What to produce:
Could you retype all of the entries exactly, without their pictures?

Dataset entries:
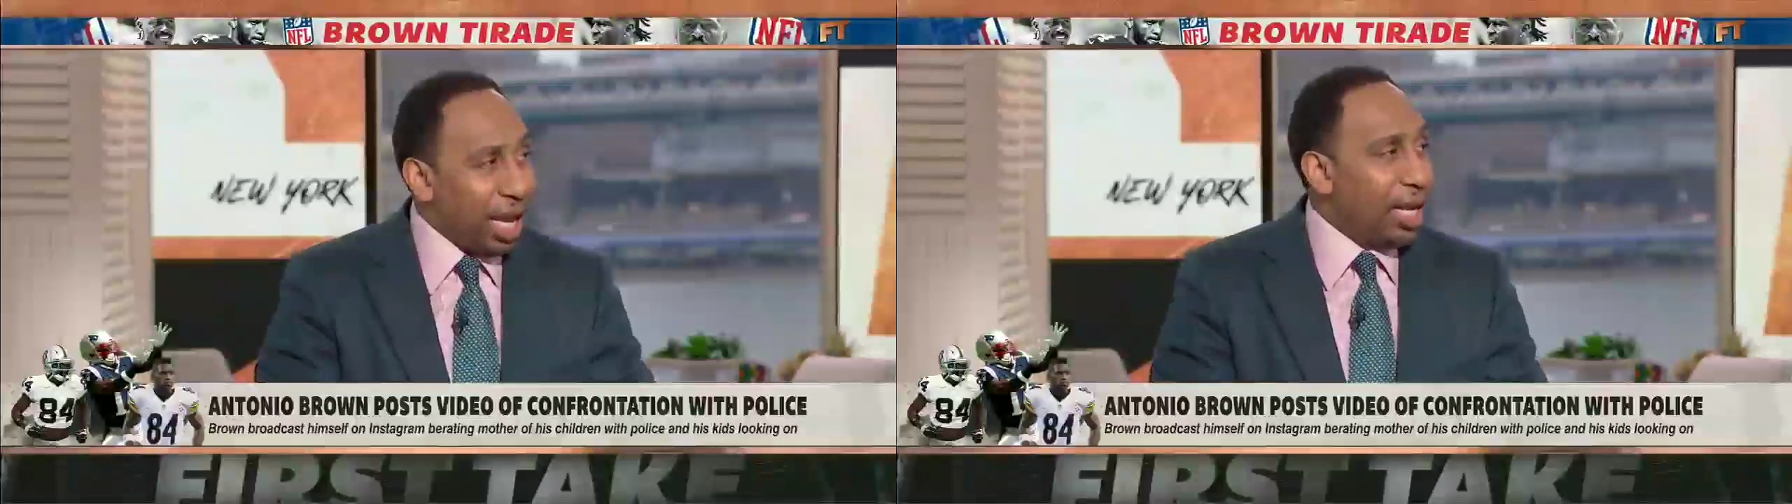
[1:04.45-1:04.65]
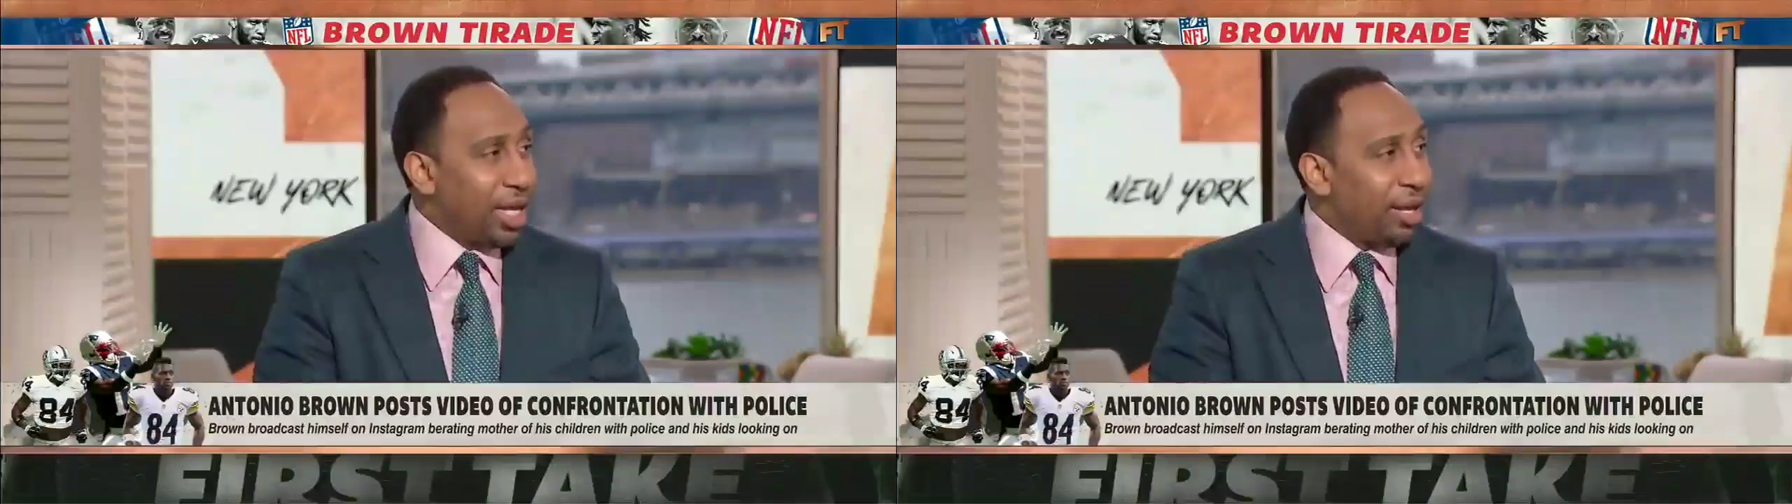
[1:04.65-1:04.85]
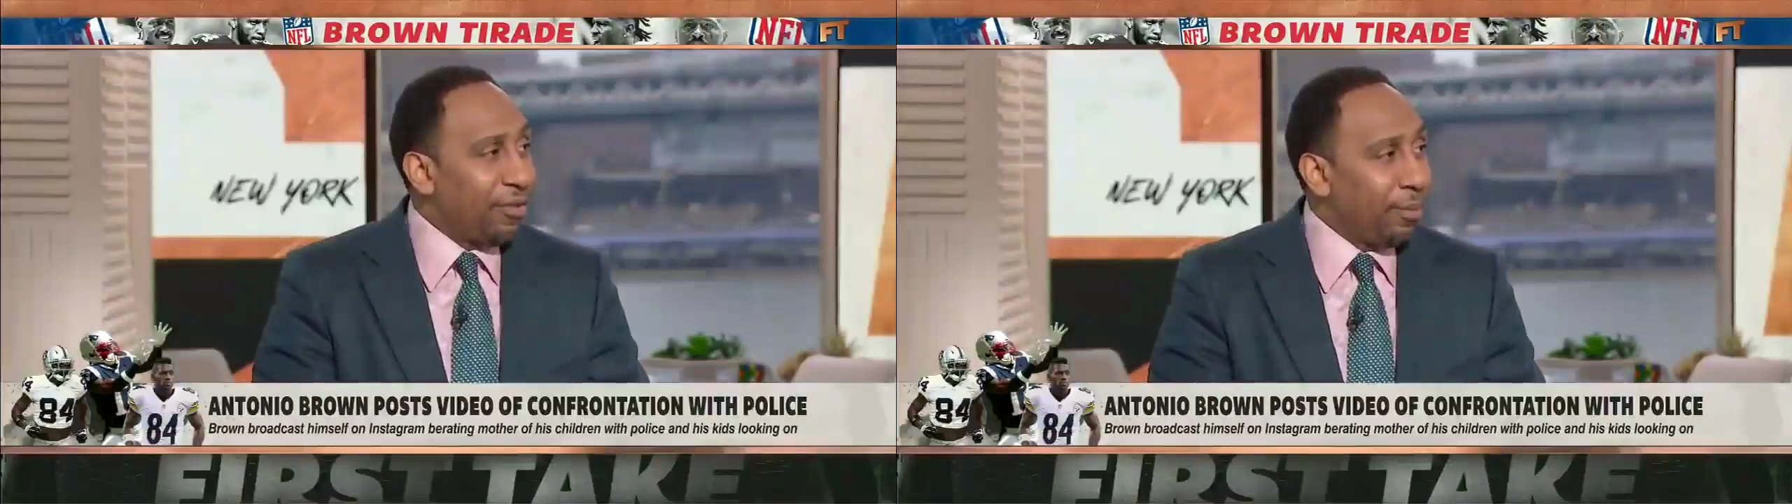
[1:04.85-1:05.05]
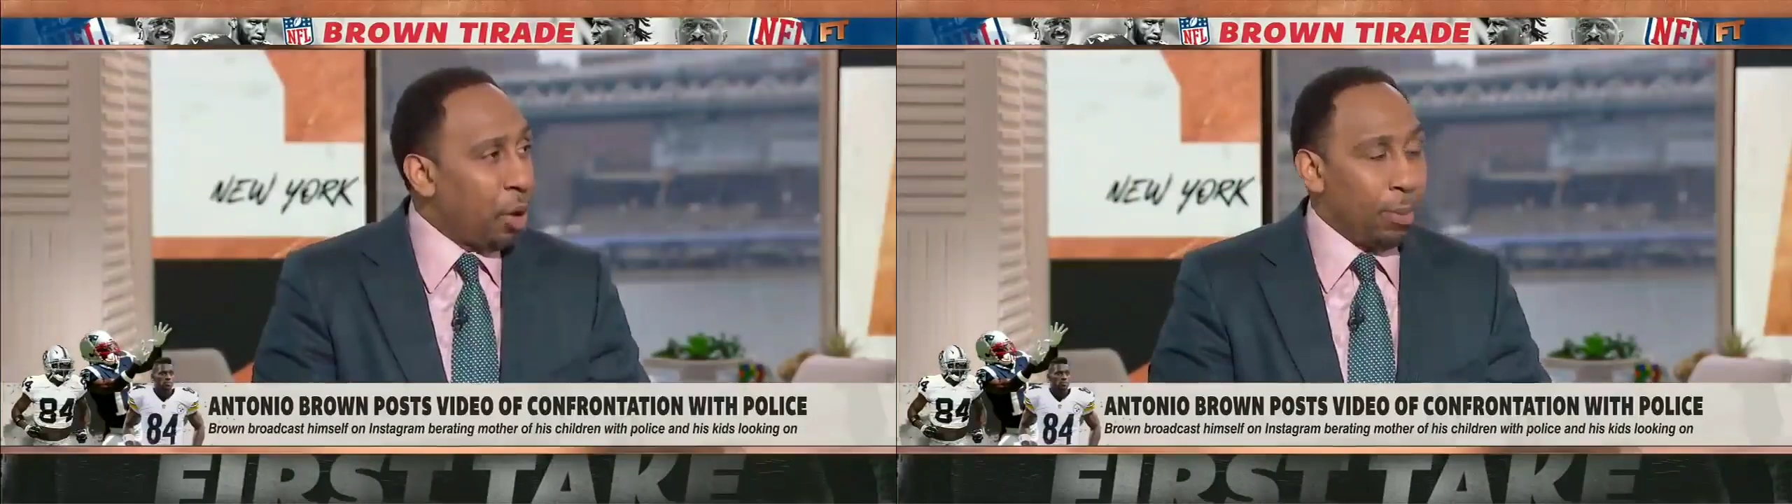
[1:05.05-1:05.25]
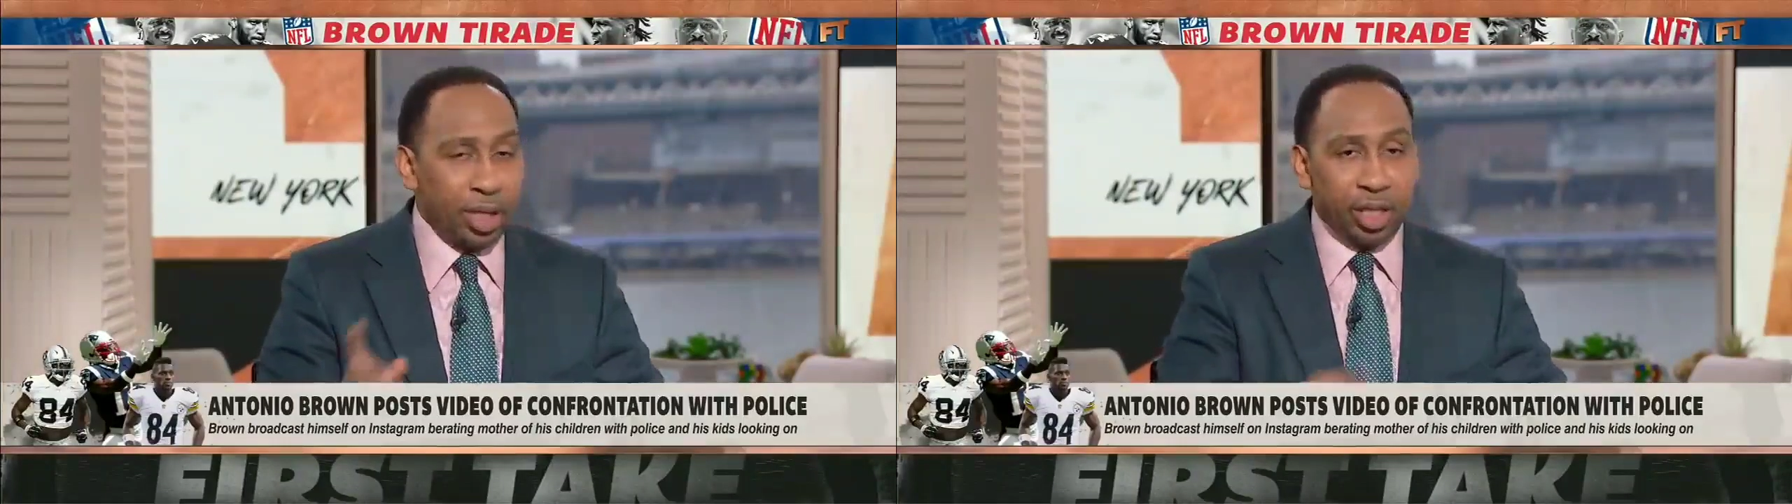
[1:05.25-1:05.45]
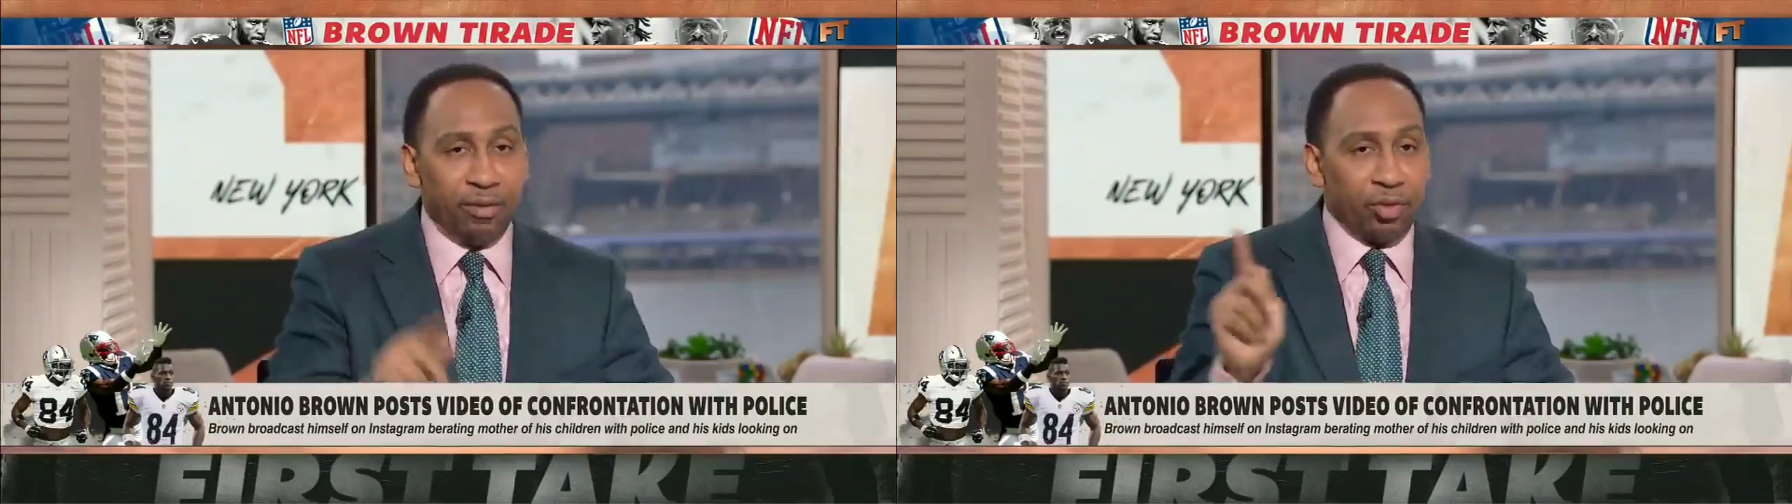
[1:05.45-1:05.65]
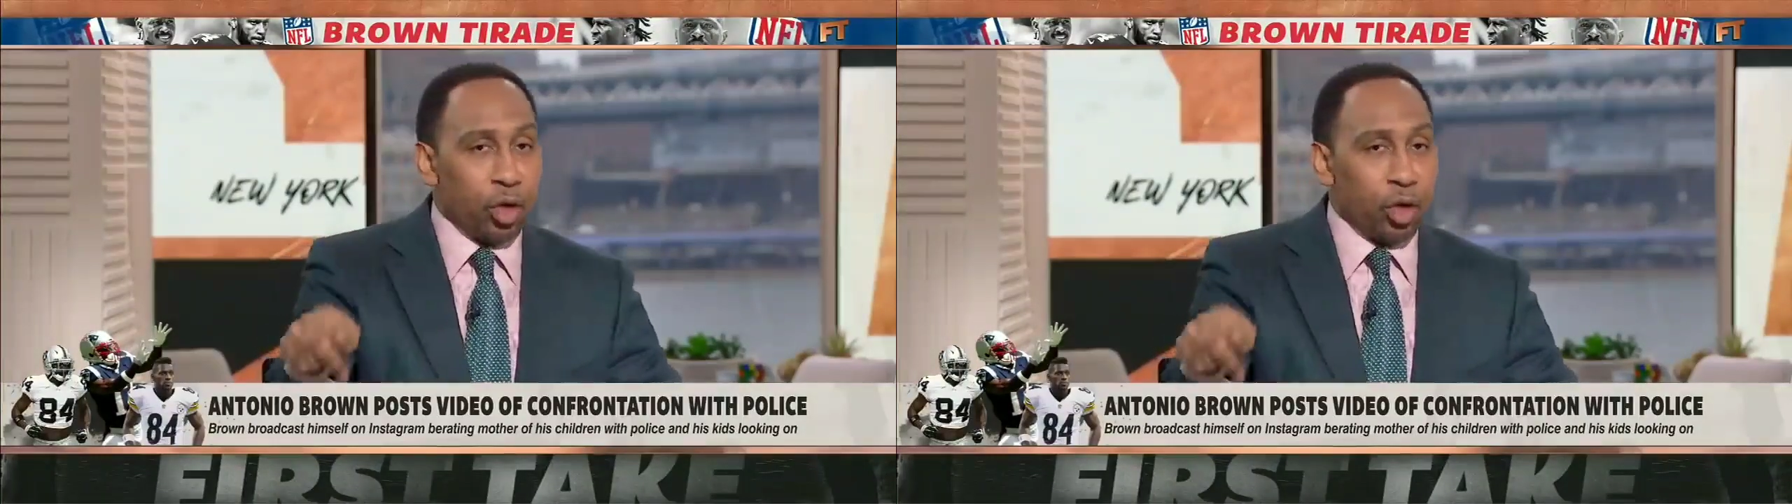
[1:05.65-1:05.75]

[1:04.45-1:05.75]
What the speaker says: any given moment could have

Written answer:
[1:04.45-1:04.65]
[1:04.65-1:04.85]
[1:04.85-1:05.05]
[1:05.05-1:05.25]
[1:05.25-1:05.45]
[1:05.45-1:05.65]
[1:05.65-1:05.75]

[1:04.45-1:05.75]
What the speaker says: any given moment could have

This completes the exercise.